I’ve done many of the above things and if there is one piece of advice I would give to my younger self it would be to be unafraid of stepping outside of what is “accepted as the culturl norm” or what is accepted by others around me and begin embracing my own unique self.

How I’m healing my shame:

The way I’ve been healing my shame is four-fold:

  1. First, I identify the shame.

  2. Then, I dig deeper and find the root cause.

  3. Next, I notice how the shame I have is impacting my daily behavoir(s). I name those behaviors.

  4. Finally, I observe those behaviors in action and when I can make a different, new or better choice.

Yesterday, I saw someone I know on Instagram ask “Why does it still hurt much? Why does the pain not go away?” in regards to losing their mother. And although grief is different from shame, healing them requires taking the blind-fold off your eyes and looking at the object and situation objectively.

I often see people asking similar questions like, “Why am I still feeling this way?”, “Why is this so hard?” or “Why does this keep coming up again?”

The answers to all of these questions is the same and it’s an answer I have had to reckon with myself over the past six months because I have finally been able to begin healing some long standing trauma now that I no longer live with the family that caused it and do not have to hide or protect myself the way I used to.

I’ll tell you something I’ve come to realize. It sounds counterintuitive, but running into the fire head on is actually much easier and more rewarding than running away from it. Running away only makes the fire bigger. It’s funny because I see people complaining about this all the time - yet the people that do complain are the ones that find comfort in pretending like things are fine when they’re not, they don’t like to go deep (meaning they keep things surface level and never ask themselves those hard hitting questions).

While I’ve never been a surface level person, I can wholeheartedly relate to ignoring my issues and trying to be someone else - someone without issues because it just felt too damn painful to be me sometimes.

My trauma:

When I was a young girl, I remember my grandmother sitting me down and asking me if I had any friends. I have always been a bit of a loner and really only had one friend. So I told her that. In response she said something like good because you cannot trust friends. The only people you can trust are family.

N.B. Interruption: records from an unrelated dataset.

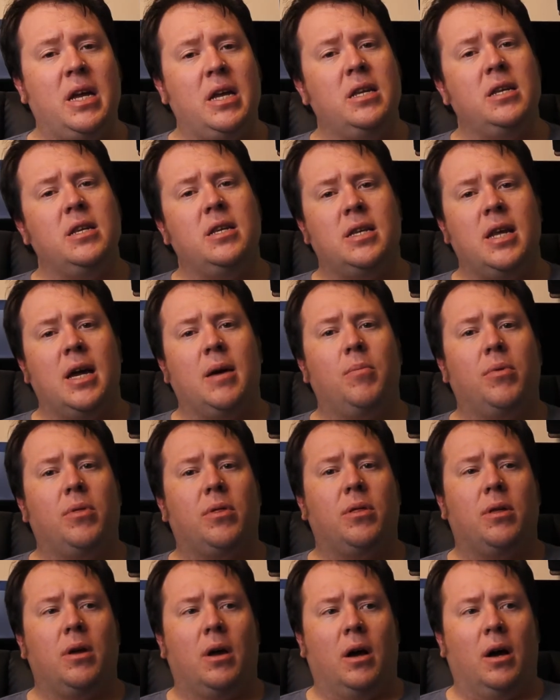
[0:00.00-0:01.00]

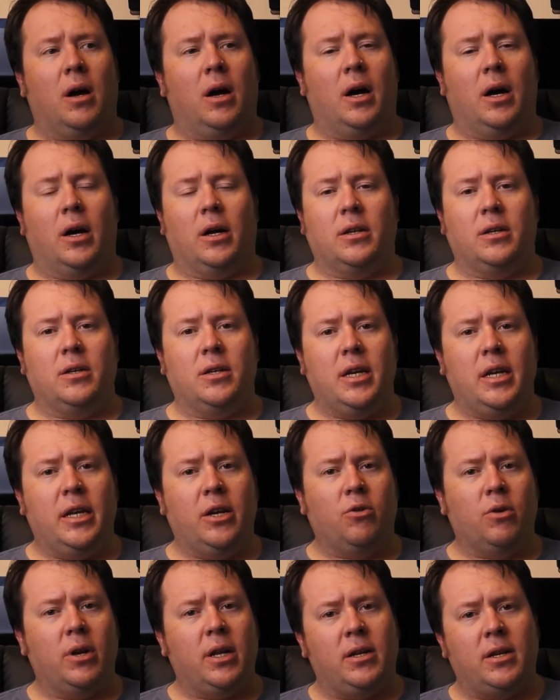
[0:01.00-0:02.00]
in-depth,
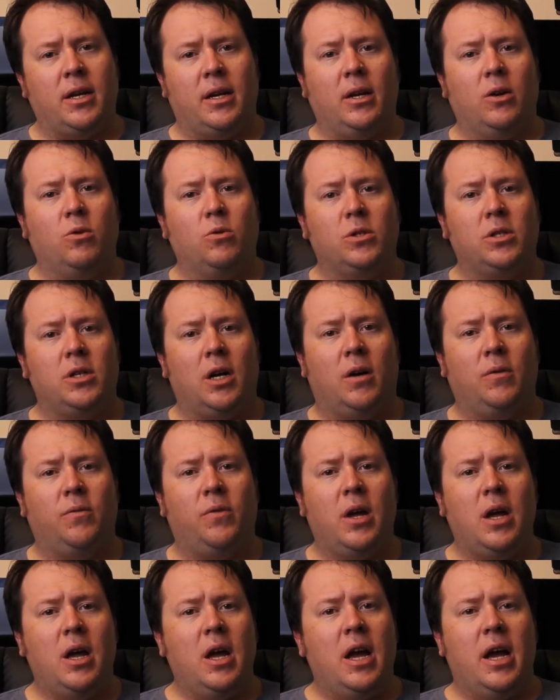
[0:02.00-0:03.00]
nitty-gritty technical stuff.
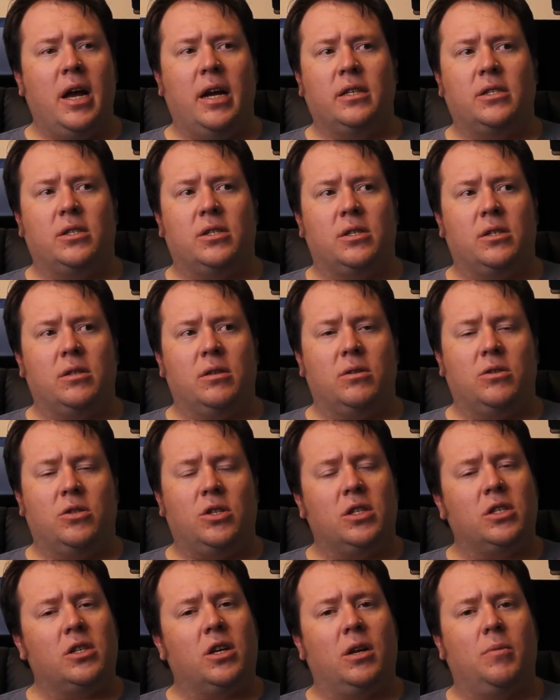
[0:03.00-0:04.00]
It's
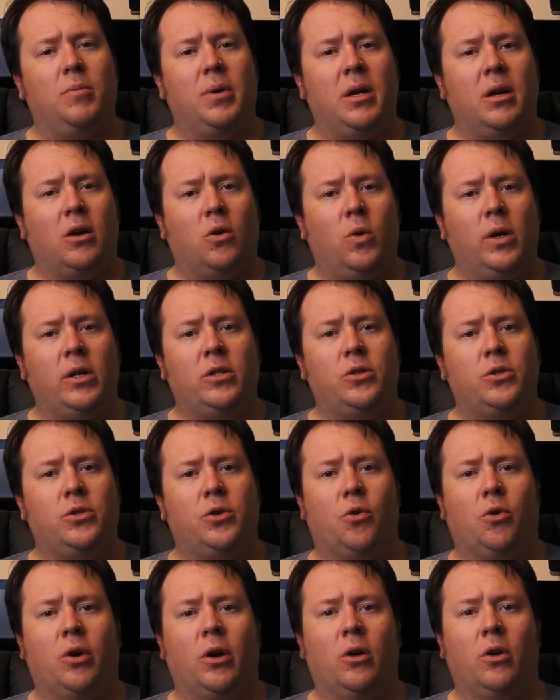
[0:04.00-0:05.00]
just going to be a quick
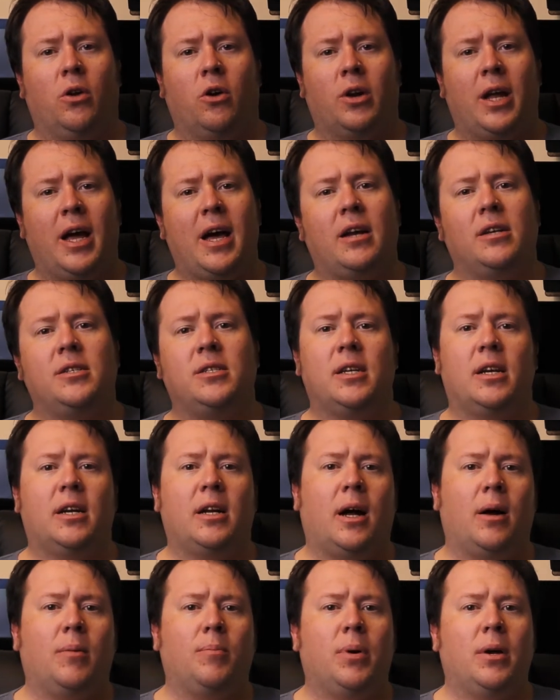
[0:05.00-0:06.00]
tutorial on how to set it
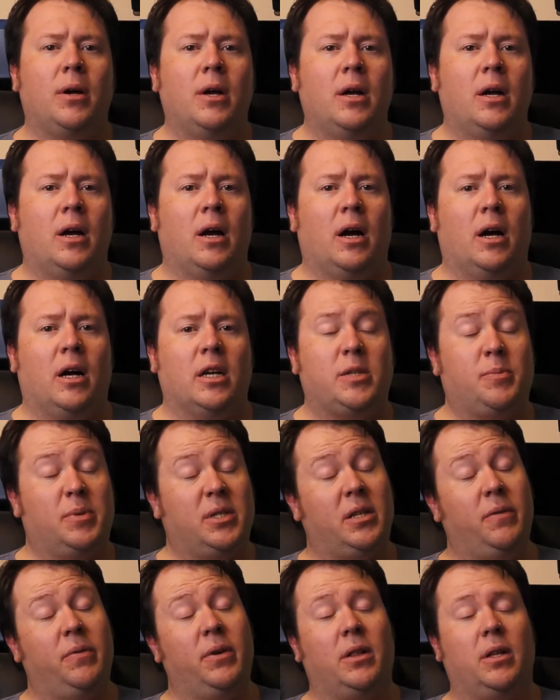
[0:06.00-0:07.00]
up,
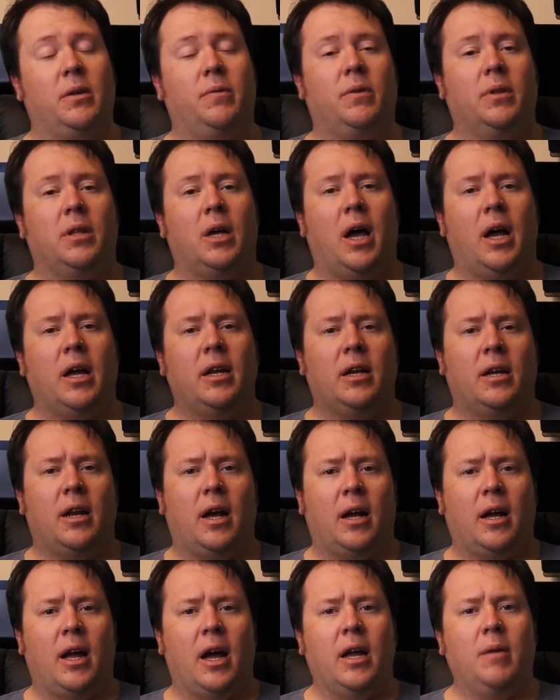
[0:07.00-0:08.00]
specifically for the ANET
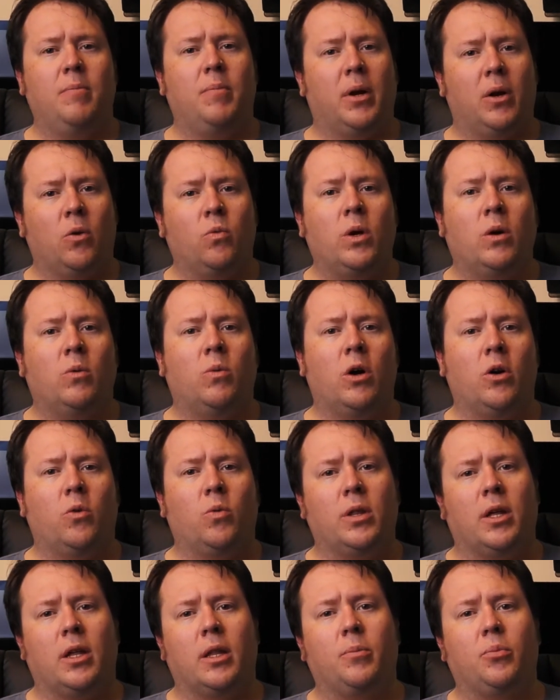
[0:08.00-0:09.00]
A8, but it will work
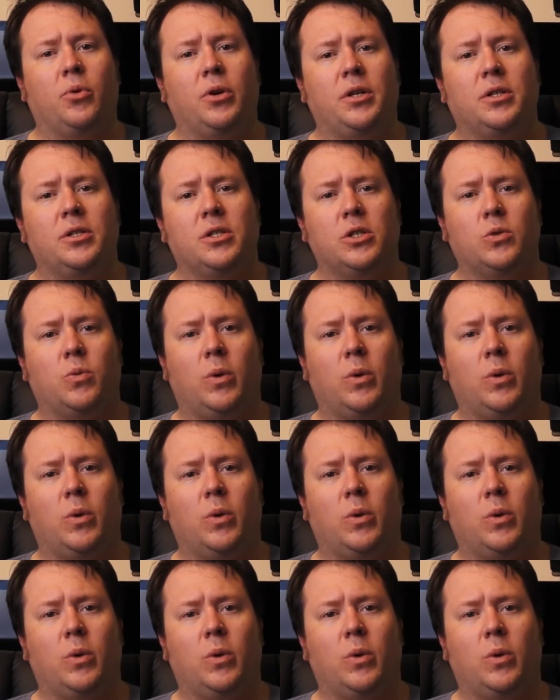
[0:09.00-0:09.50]
with other printers as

When your mother was your age she would come home daily and tell me everything that happened in her life. She asked my mother why should would choose to confide in her rather than her girl friends and my mother’s response was that friends are back-stabbing. She can only trust her mother.

Now, my mother’s relationship to her mother is quite complicated and I have had to listen to my mother complain about my grandmother almost daily, how much she abused her, how difficult it was to live with her and what a nightmare she is. So, it’s beyond me that she would choose to share her private life with her and then later complain about how my grandmother would read her diary and invade her privacy and all the other myriad ways she cause trauma.

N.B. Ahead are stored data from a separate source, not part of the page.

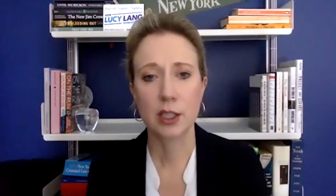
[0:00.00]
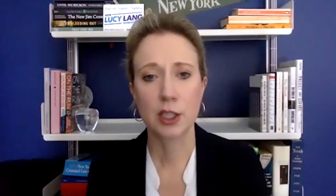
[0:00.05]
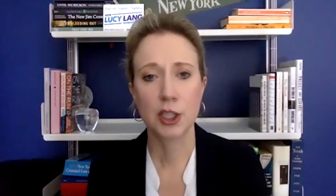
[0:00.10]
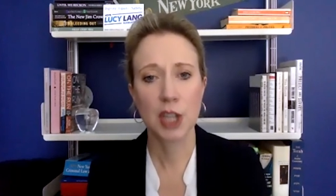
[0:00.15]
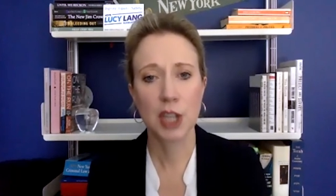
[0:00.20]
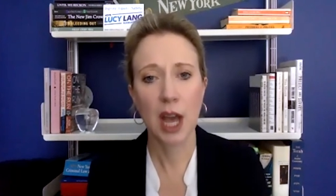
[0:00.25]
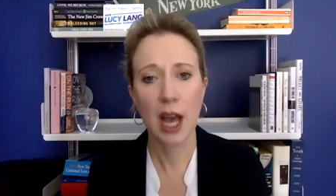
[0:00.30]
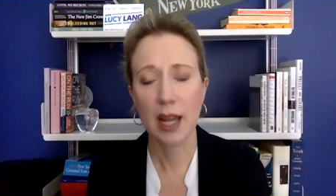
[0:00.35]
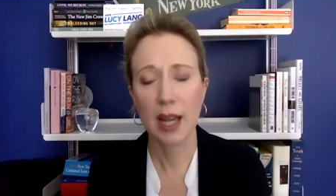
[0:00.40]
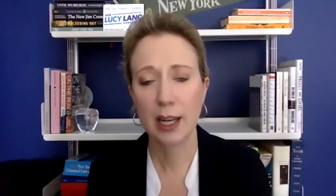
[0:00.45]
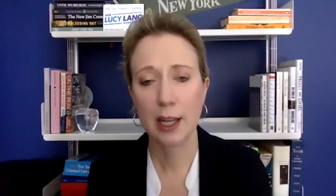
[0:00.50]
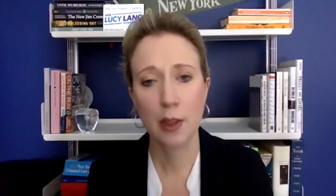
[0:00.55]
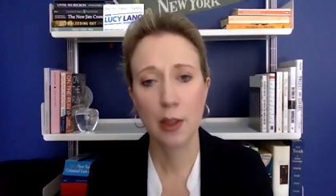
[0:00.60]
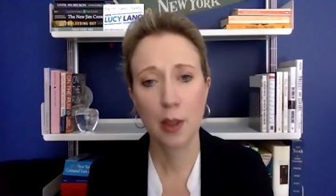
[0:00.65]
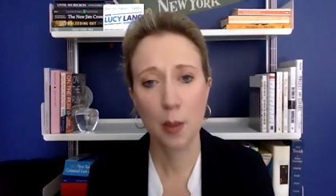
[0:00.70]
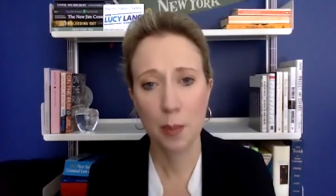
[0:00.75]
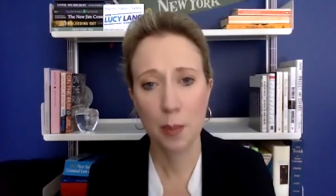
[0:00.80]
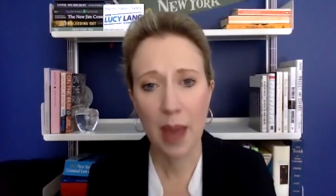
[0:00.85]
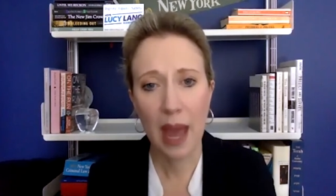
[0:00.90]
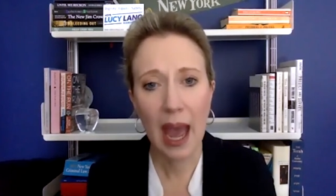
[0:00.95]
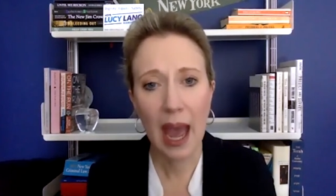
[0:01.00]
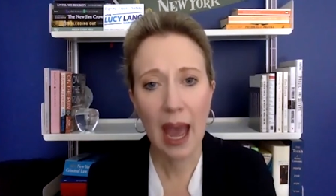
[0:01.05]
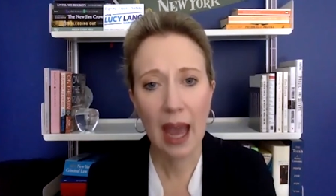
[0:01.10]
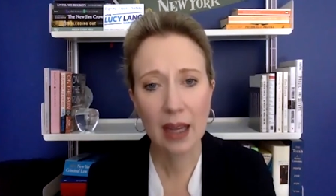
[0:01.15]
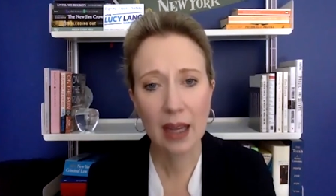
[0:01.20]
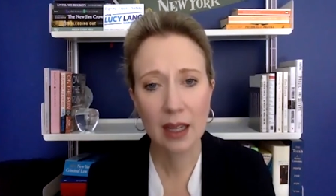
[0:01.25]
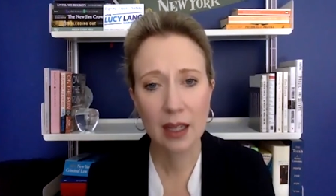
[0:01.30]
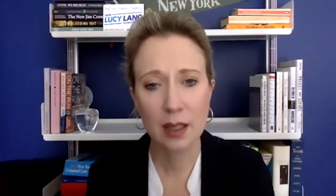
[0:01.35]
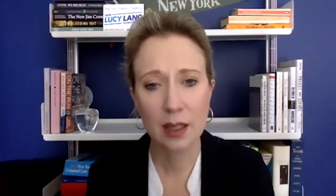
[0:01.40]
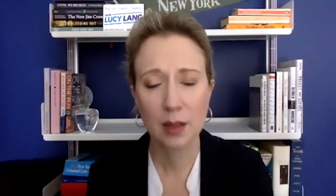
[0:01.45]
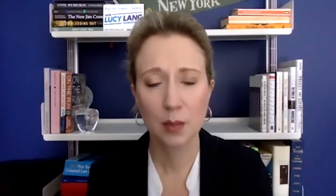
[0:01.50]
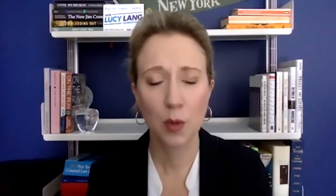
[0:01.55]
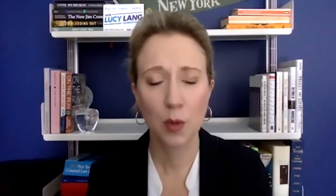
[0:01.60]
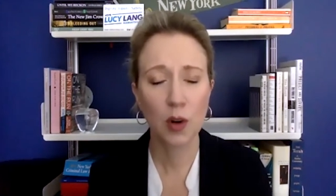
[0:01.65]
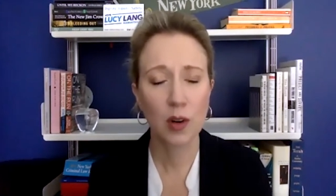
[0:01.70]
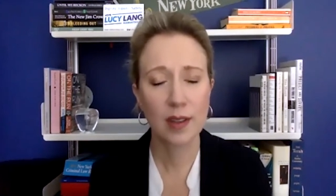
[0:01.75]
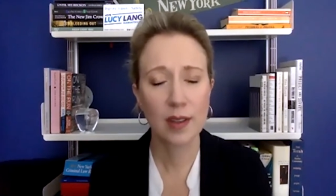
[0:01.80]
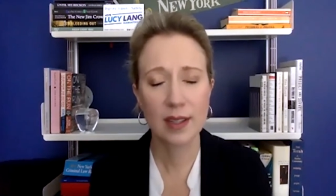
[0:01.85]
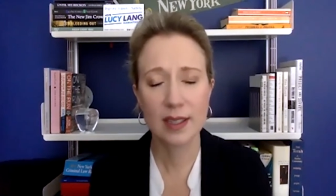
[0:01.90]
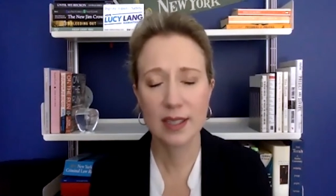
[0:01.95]
shot in the back
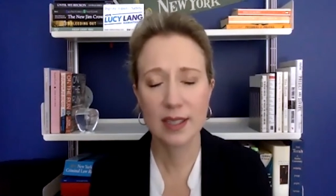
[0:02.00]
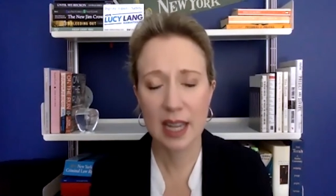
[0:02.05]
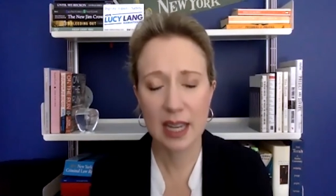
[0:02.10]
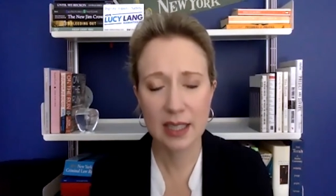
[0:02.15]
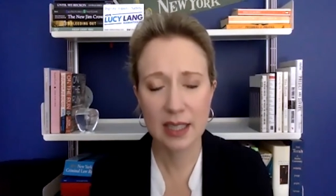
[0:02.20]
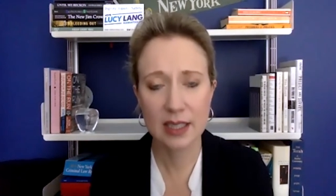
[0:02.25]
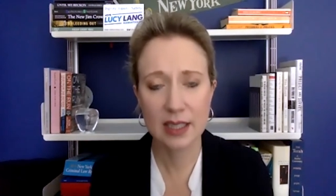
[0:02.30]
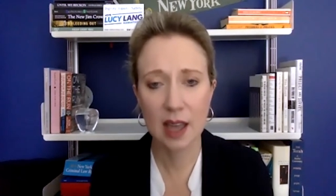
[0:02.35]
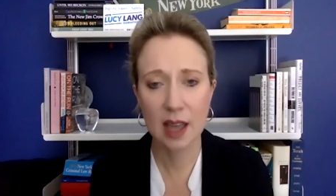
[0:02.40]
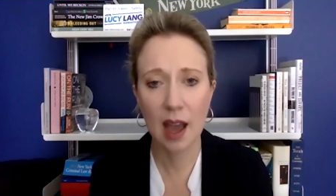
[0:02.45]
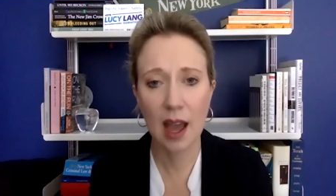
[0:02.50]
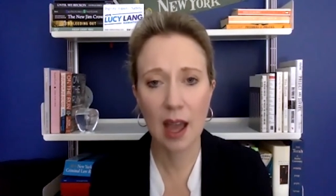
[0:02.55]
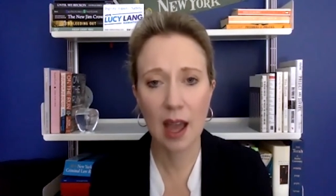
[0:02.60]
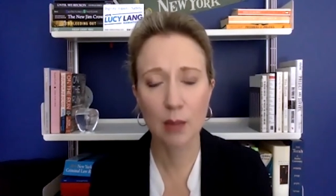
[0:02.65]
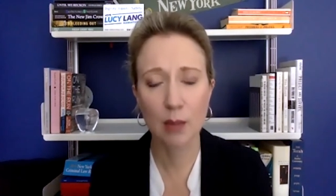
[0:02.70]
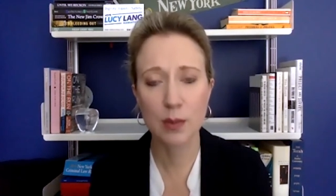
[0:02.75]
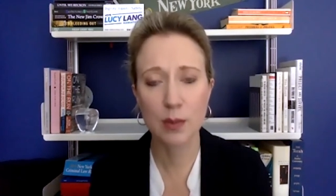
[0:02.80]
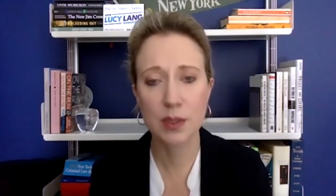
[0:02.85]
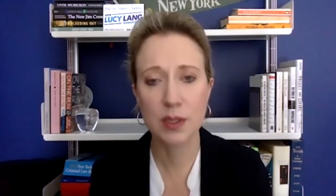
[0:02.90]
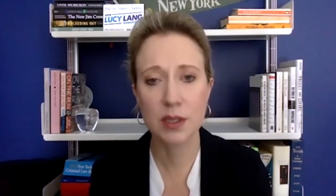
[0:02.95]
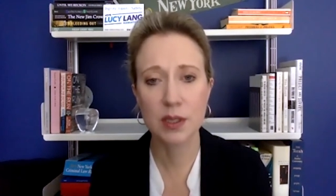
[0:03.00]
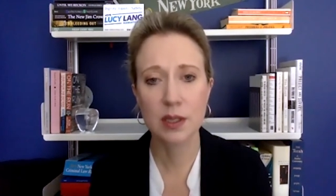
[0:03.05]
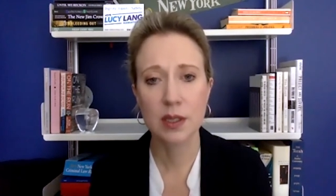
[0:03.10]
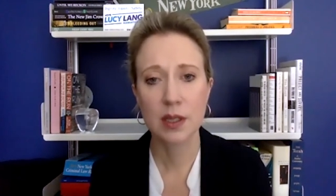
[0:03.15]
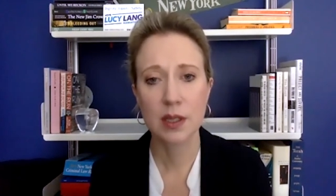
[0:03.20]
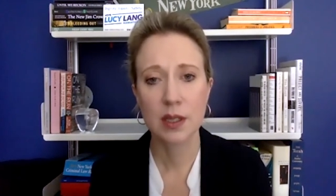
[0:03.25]
more than 10 times,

When I first heard my grandmother say those words to me, I didn’t understand it and I didn’t agree with it either. I mean, how was I supposed to carve out a life for myself if I couldn’t trust anyone. This trust issue felt pervasive. It surrounded me and over time I built up mistrust in myself and later on had a hard time building and holding on to female friendships.

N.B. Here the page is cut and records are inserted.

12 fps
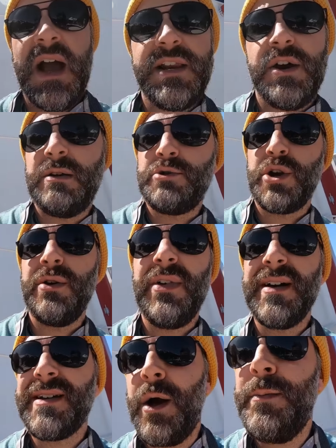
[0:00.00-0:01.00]
I know I've shown
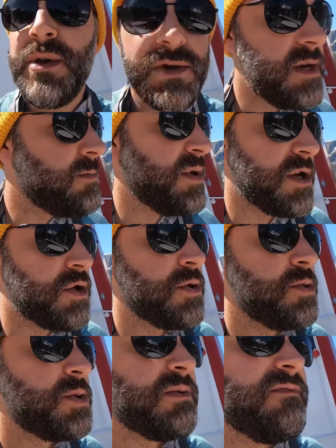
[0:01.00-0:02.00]
like a million
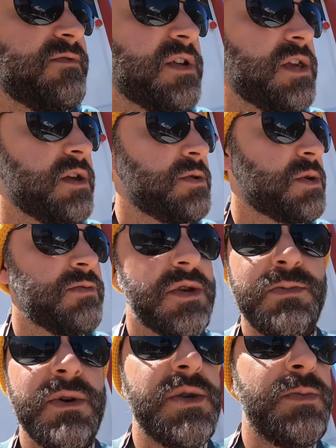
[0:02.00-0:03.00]
pictures and videos of this
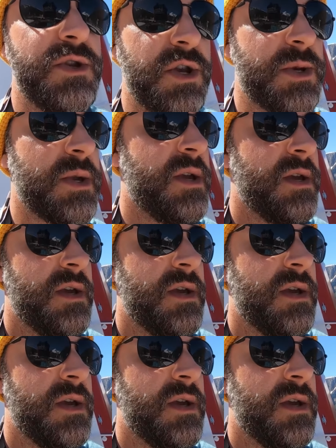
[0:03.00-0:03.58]
place, but just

With no guidance to lead me in another direction as a young adult and an ambitious drive that pushed me to work myself into the ground, I developed intense chronic fatigue followed by hashimoto’s and now a thyroid issue.

I’m not perfect but coming to terms with issues like these is something that has been incredibly helpful in healing. Because truthfully, it is impossible to heal trauma that is kept buried. You’ve got to bring it to the surface if you want to heal it and that surface may be rocky. You’re going to need support. We all do.